4) probability of damage of the Random Forest model prediction water supply network assessed by classifying quality is utilized:
Predicting the outcome as the numerical value between [0,1], its value is more close to 1, and pipeline is more dangerous, and more close to 0, pipeline is more healthy;
5) carry out classification to predicting the outcome, represent Health Category with different colours, draw state of health special topic figure;
6) evaluating the damaged factor of influence importance of pipeline, analyzing influence rule: the importance of the damaged factor of influence of two parameter evaluation pipelines that declines with average precise decreasing and average gini index, its value more big expression factor importance is more big:
By drawing partial correlation figure, describe the edge effect of the probability of a factor pair class with chart, analyze the affecting laws of each factor pair pipeline breakage.
In technique scheme, step 3) utilize in Random Forest model, primary data sample collection is made up of damaged pipeline and not damaged pipeline two portions, and data volume accounting is 1:1; During evaluation model classifying quality, adopt the distinctive OOB model of error estimate error of random forest self.
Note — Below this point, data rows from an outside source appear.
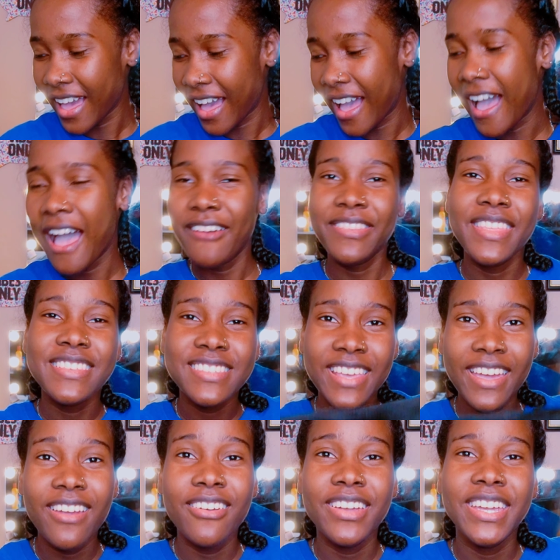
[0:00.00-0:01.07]
I have this
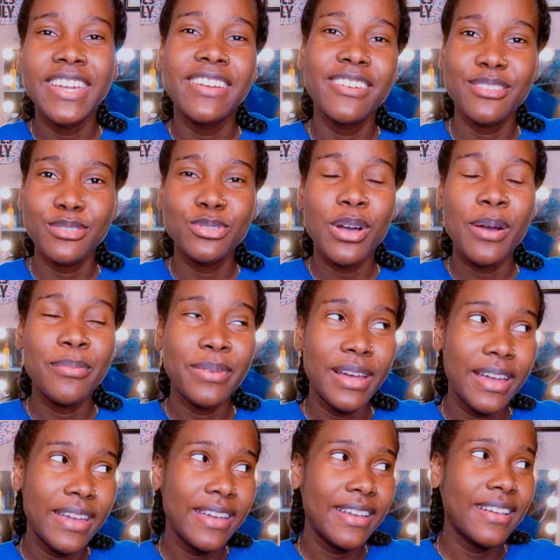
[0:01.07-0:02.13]
hair right here, so I'm
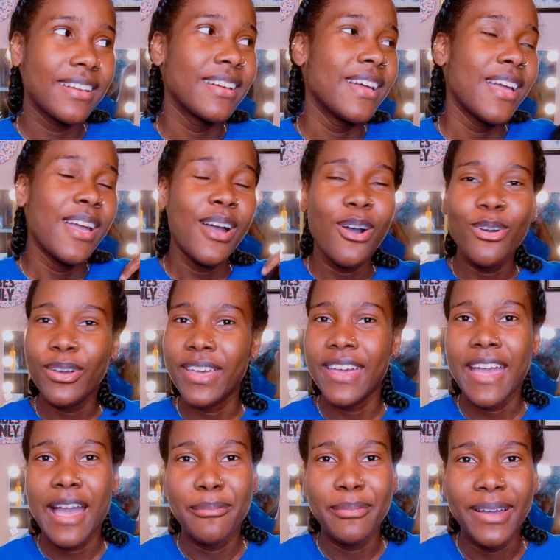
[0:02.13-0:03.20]
like,
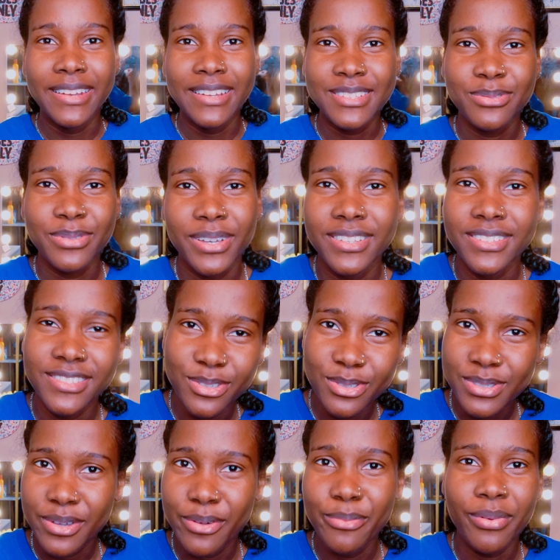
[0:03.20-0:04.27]
okay, I might as well do
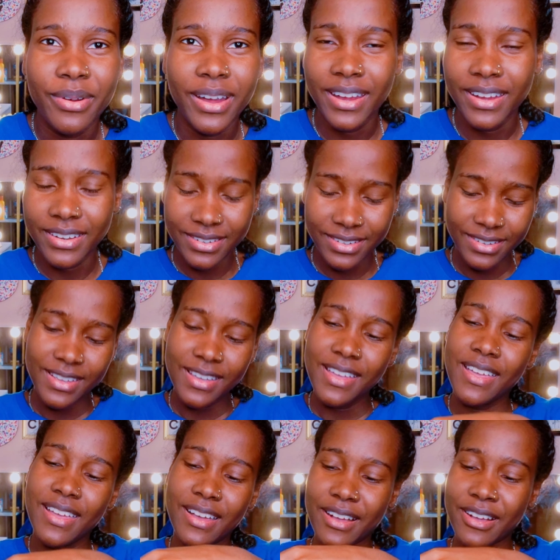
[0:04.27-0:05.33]
some braid,
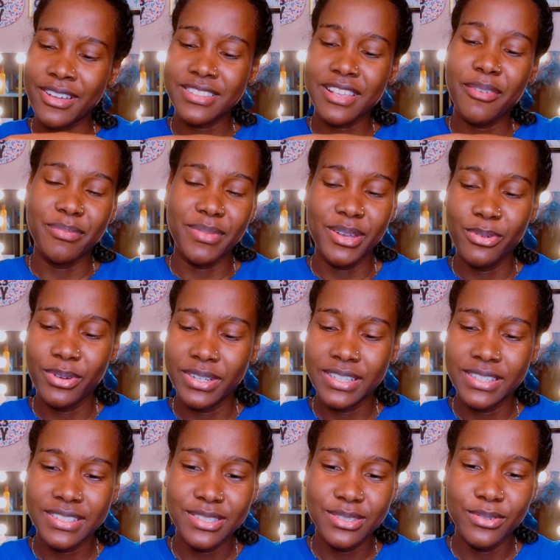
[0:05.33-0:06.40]
because I've been
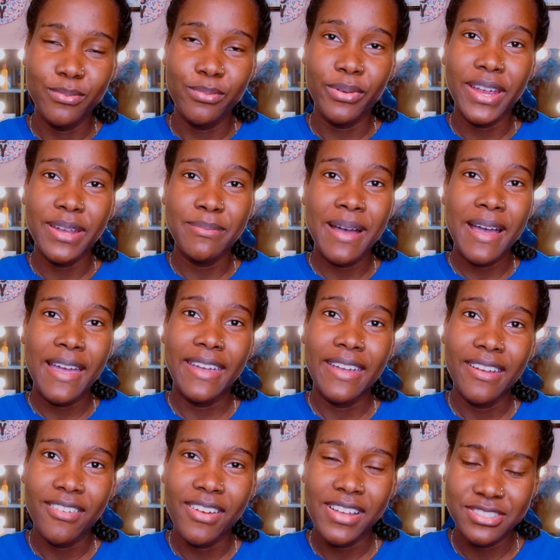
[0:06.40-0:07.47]
wanting to braid my
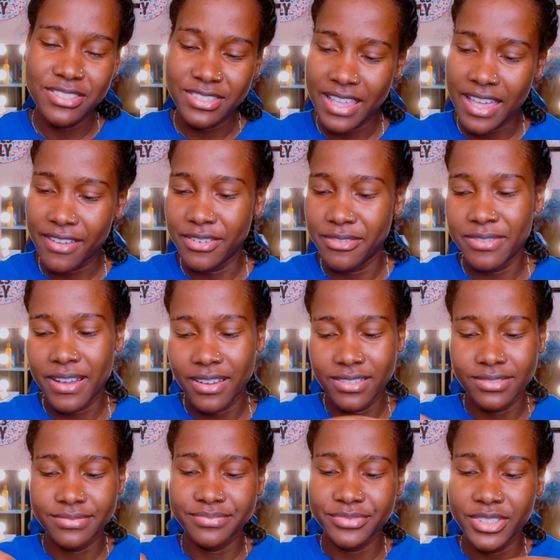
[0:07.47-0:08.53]
hair. I just haven't
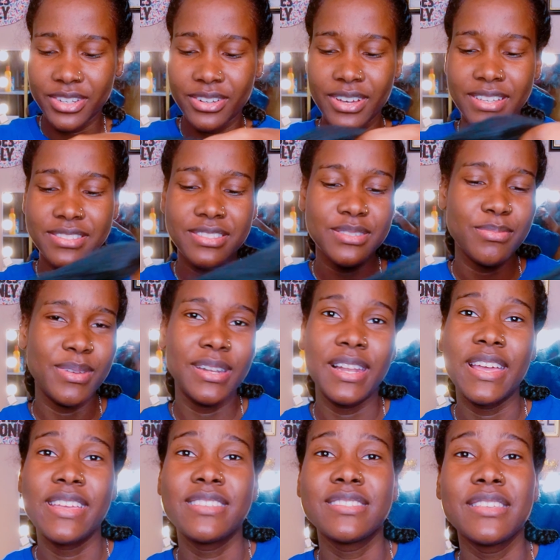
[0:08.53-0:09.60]
found, you know, I've just been
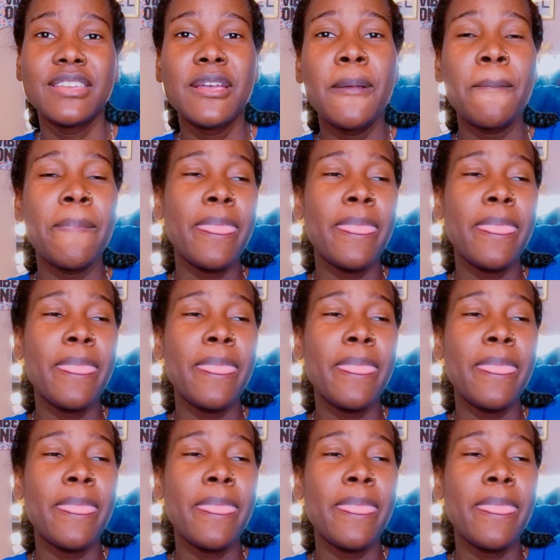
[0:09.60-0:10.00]
lazy.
Step 5 of the present invention) in, described carries out classification to predicting the outcome, adopt equal interval classification method, health state evaluation result is divided into health, better, general, poor and dangerous five grades by probability interval according to 0~0.2,0.2~0.4,0.4~0.6,0.6~0.8,0.8~1 respectively, and represent by distinct colors on ArcGIS platform, draw state of health special topic figure.
Compared with existing Urban water supply pipe network appraisal procedure, the present invention has the following advantages and the technique effect of giving prominence to property:
Although 1. Random Forest model complex structure, but easy to use.With tradition model compared with, it is necessary to hypothesis condition and model parameter few, generally, the default value of model parameter can obtain optimal result. For numerous factor affecting pipeline health, it is not necessary to check that whether the interaction between each factor and nonlinear relationship be remarkable.
2. the learning process of random forest is fast, reduce the sensitivity to outlier and noise by randomly drawing sample and randomly draw feature, it is to increase accuracy rate and stability. Big for China's city water service pipe network data amount, record the imperfect problem such as inaccurate, still can efficiently process, higher prediction accuracy be provided under less computing amount.
3. Random Forest model possesses the evaluation of factor of influence importance and affecting laws analytic function, has expanded the achievement of pipeline health state evaluation, the daily management mission of water supply network is had actual meaning preferably.
4. the data recording standard of each Urban water supply pipe network of China is different, and the data target for assessment of pipeline state exists difference. Application Random Forest model, only for the practical situation of different cities, need to change input and output parameter, and model self, namely by learning new sample, is set up " forest " that be applicable to this data set, evaluation result can be made more scientific, accurate. Therefore, the scope of application of this technology is widely.
Accompanying drawing explanation
Fig. 1 shows the schema of the pipeline health state evaluation method based on Random Forest model.
Fig. 2 shows the schematic diagram of random forest method.
Fig. 3 (a) and Fig. 3 (b) shows random forest method prediction special topic figure and practical situation comparison diagram.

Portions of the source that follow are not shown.